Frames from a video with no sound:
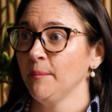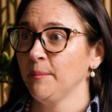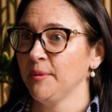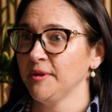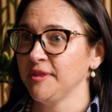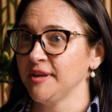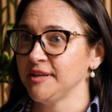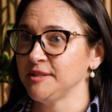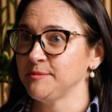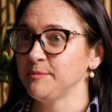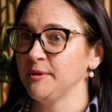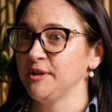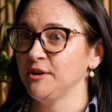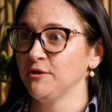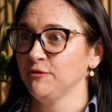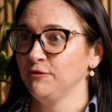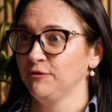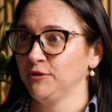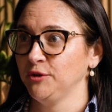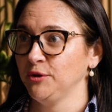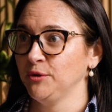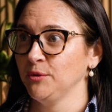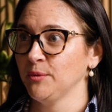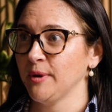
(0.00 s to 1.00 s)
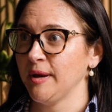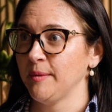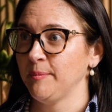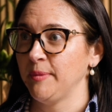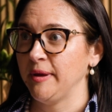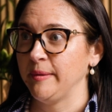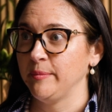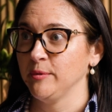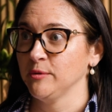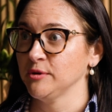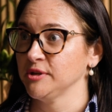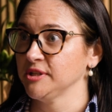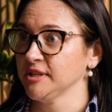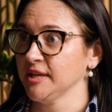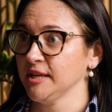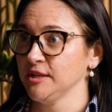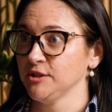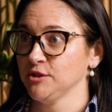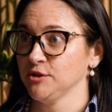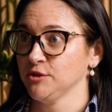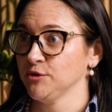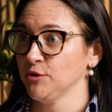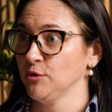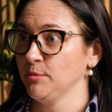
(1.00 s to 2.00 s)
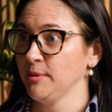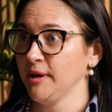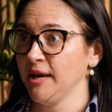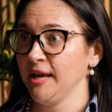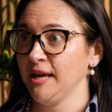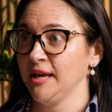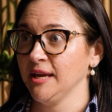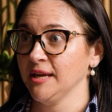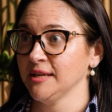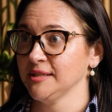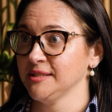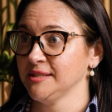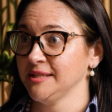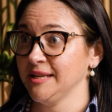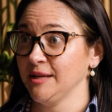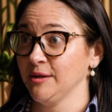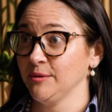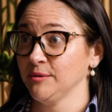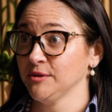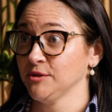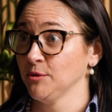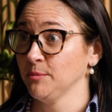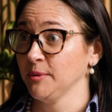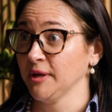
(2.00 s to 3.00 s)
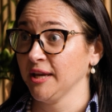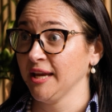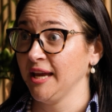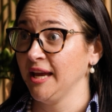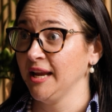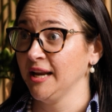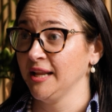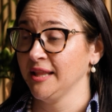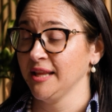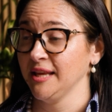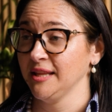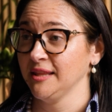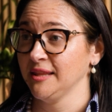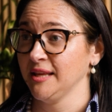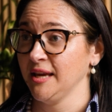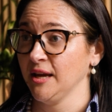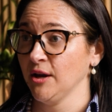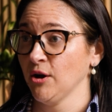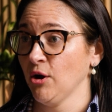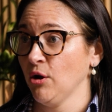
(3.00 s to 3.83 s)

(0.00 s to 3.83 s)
But there's been a few where people just get super eager, super keen, and they think,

DESCRIPTION OF THE TASK: From the first line to the last, set down the records word for word and drop the images.

TASK SOLUTION:
Frames from a video with no sound:
(0.00 s to 1.00 s)
(1.00 s to 2.00 s)
(2.00 s to 3.00 s)
(3.00 s to 3.83 s)

(0.00 s to 3.83 s)
But there's been a few where people just get super eager, super keen, and they think,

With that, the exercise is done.